> **ASSIGNMENT**: Please retype the records below exactly as they appear, but leave out the pictures.

-------------------------

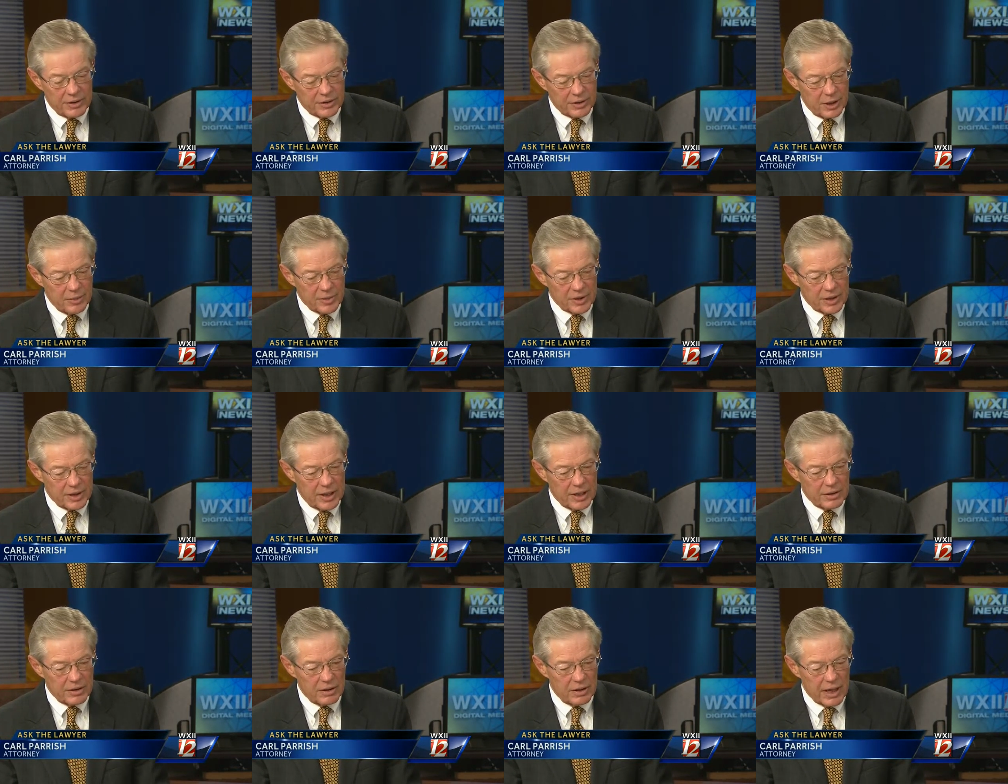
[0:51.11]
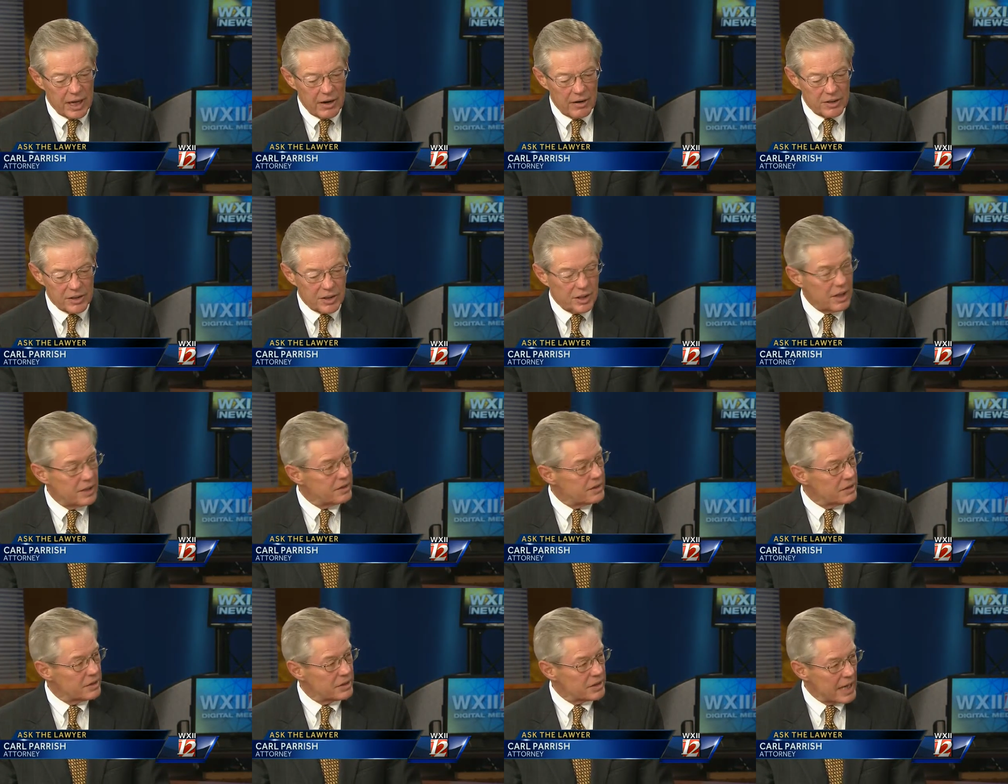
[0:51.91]
some states allow a
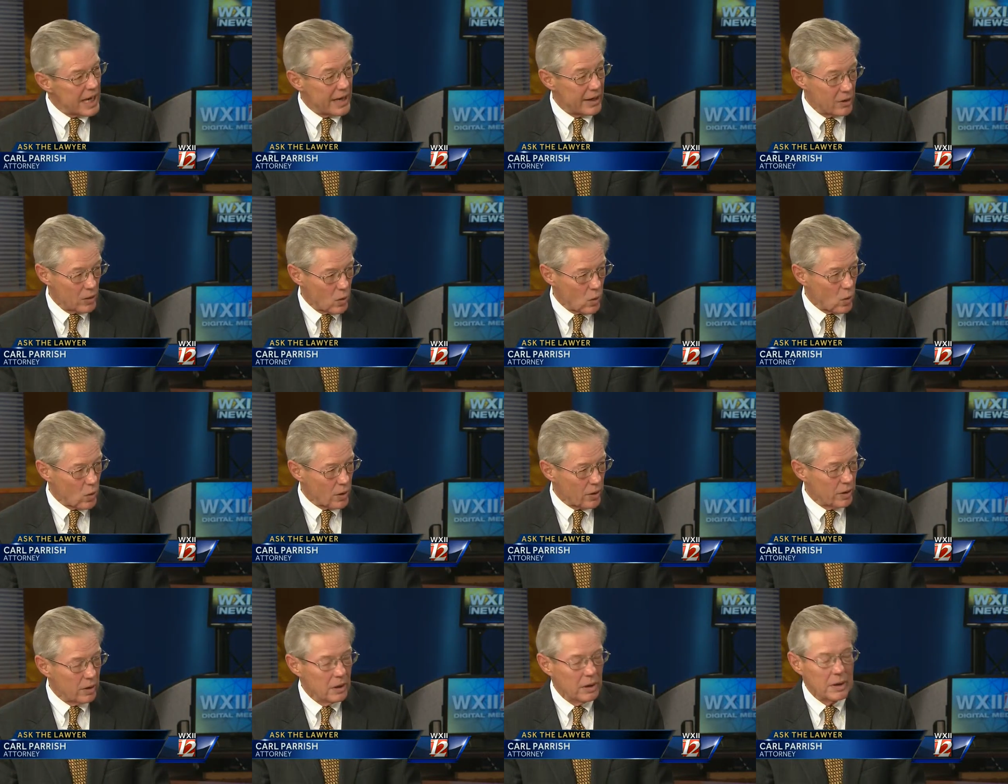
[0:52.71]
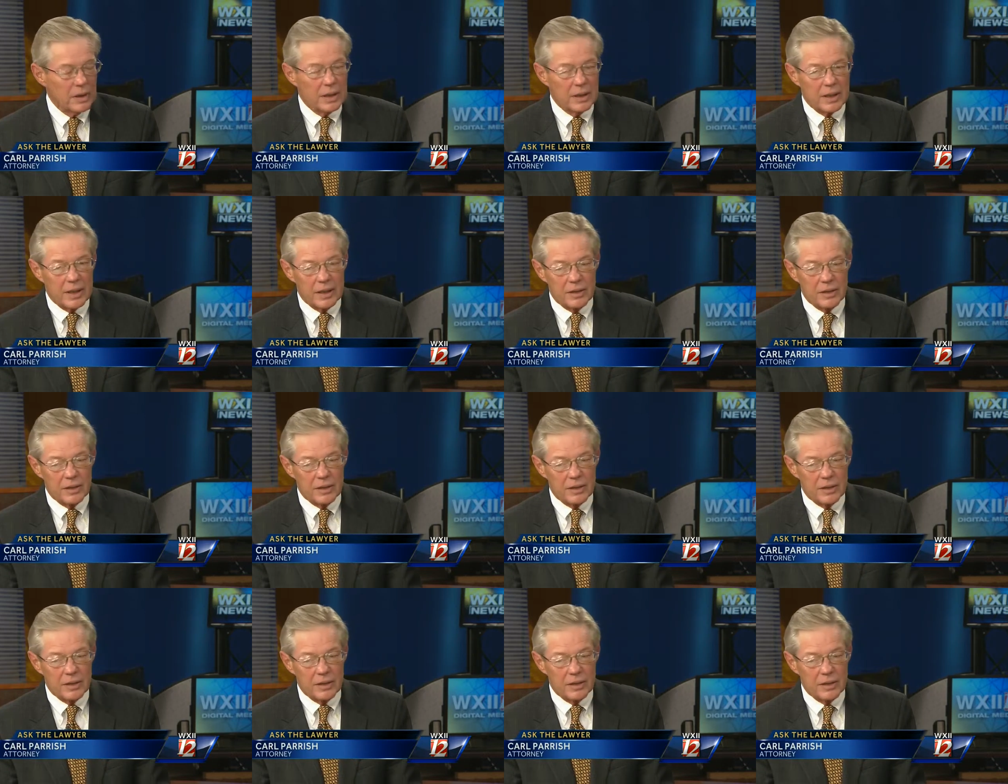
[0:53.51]
judge to sign an order mm -hmm.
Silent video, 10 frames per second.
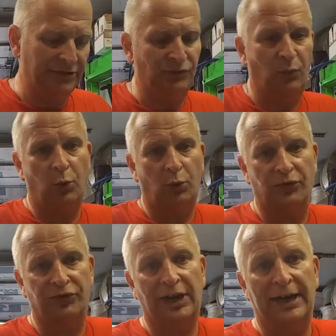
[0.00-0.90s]
he's wore
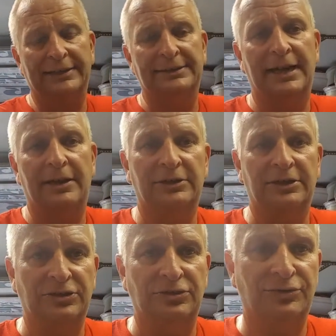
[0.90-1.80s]
the sides out. He
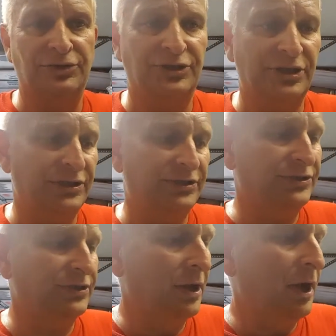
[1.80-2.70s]
uses
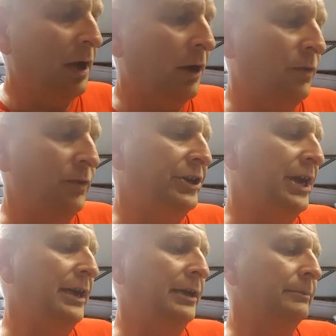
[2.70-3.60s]
his all the
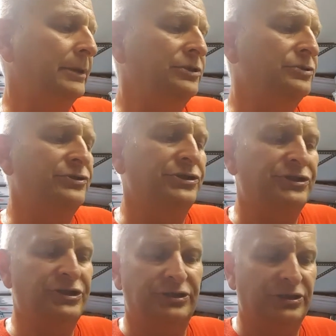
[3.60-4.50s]
time. He uses
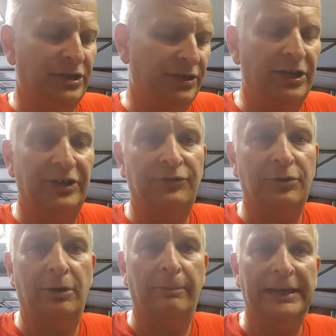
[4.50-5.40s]
it in
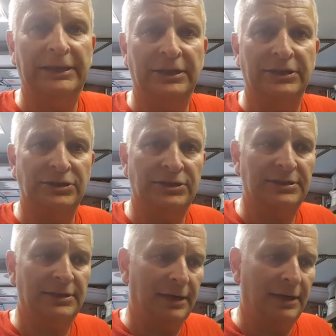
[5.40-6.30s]
industrial maintenance.
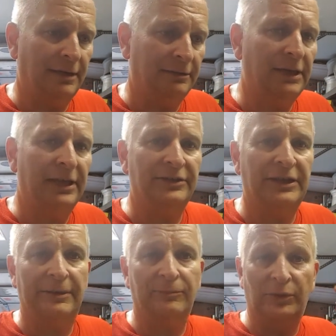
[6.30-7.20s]
A lot of
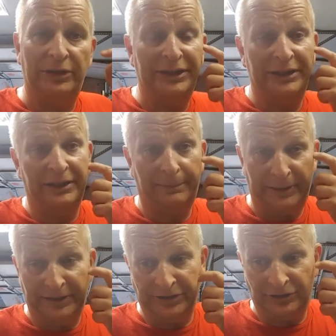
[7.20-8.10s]
times we get in a
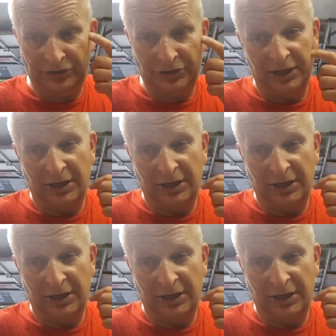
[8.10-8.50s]
pinch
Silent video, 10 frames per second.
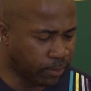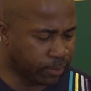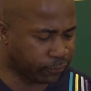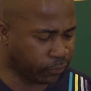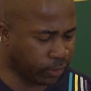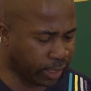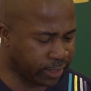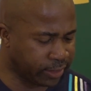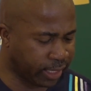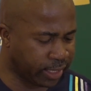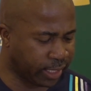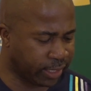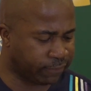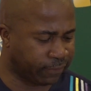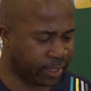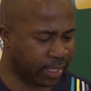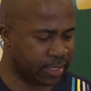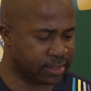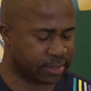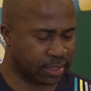Before I
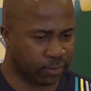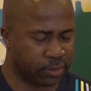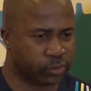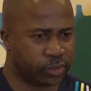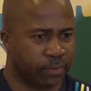finalize, I want to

-------------------------

> **TASK RESPONSE**:
[0:51.11]
[0:51.91]
some states allow a
[0:52.71]
[0:53.51]
judge to sign an order mm -hmm.
Silent video, 10 frames per second.
[0.00-0.90s]
he's wore
[0.90-1.80s]
the sides out. He
[1.80-2.70s]
uses
[2.70-3.60s]
his all the
[3.60-4.50s]
time. He uses
[4.50-5.40s]
it in
[5.40-6.30s]
industrial maintenance.
[6.30-7.20s]
A lot of
[7.20-8.10s]
times we get in a
[8.10-8.50s]
pinch
Silent video, 10 frames per second.
Before I
finalize, I want to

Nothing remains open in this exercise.